What makes him so sure? First, a recent worldwide shortage of polysilicon has caused a scarcity of silicon solar cells and driven up prices. Second, NanoSolar has assembled a fortress-like portfolio of patents and trade secrets to keep its ink, product design, and printing process proprietary. The company believes no one will be able to copy what it is doing.

Sager won't say when NanoSolar expects to turn profitable but doesn't anticipate the company will need to raise more venture capital to get there. Even at low initial manufacturing volumes, the outfit will earn more money from sales of its products than it spends making them, he says. NanoSolar already has several orders from large system integrators, which will install the company's solar panels at power plants, big-box retailers, and homes.

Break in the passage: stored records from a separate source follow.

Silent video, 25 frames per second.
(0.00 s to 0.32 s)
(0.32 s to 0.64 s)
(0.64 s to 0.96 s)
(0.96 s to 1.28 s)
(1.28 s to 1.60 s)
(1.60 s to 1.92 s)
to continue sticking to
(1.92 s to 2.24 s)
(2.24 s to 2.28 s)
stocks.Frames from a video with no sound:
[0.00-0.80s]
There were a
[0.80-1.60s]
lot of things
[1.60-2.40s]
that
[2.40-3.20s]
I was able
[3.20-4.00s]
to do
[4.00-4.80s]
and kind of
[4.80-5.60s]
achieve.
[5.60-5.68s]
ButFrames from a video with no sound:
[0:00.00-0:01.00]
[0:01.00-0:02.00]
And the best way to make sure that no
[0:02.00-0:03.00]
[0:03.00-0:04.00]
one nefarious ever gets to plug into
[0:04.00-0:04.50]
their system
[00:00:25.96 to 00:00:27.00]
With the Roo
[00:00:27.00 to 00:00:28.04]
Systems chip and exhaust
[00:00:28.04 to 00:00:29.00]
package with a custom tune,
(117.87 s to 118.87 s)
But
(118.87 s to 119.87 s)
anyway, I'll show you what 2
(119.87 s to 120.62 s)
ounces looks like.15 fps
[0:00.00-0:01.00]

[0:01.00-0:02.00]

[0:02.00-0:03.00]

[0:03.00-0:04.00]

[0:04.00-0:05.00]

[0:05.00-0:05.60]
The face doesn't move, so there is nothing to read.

GERMAN BACKING. Another big plus for the company is the talent that comes along with its latest financing. Investors in the round include heavy hitters from the solar industry. Stuttgart private-equity firm Grazia Equity previously funded the world's largest installer of solar panels, Hamburg-based Conergy. Dimbach (Germany)-based Beck Energy designs and builds solar-power plants. And Christian Reitberger, a Munich-based partner at global private-equity firm Apax Partners, was an early investor in Thalheim (Germany)-based Q-Cells, the world's largest independent maker of silicon-based solar cells.

The keen German interest is no coincidence. With a 47% share, Germany is the world's largest solar heating market. The country's Environment Ministry subsidizes about 40% of the outlay for solar plants that heat drinking water. About one-quarter of NanoSolar's recent $100 million financing consists of subsidies and incentives from various governments, including Germany's. Now, NanoSolar just needs to make all that support pay off.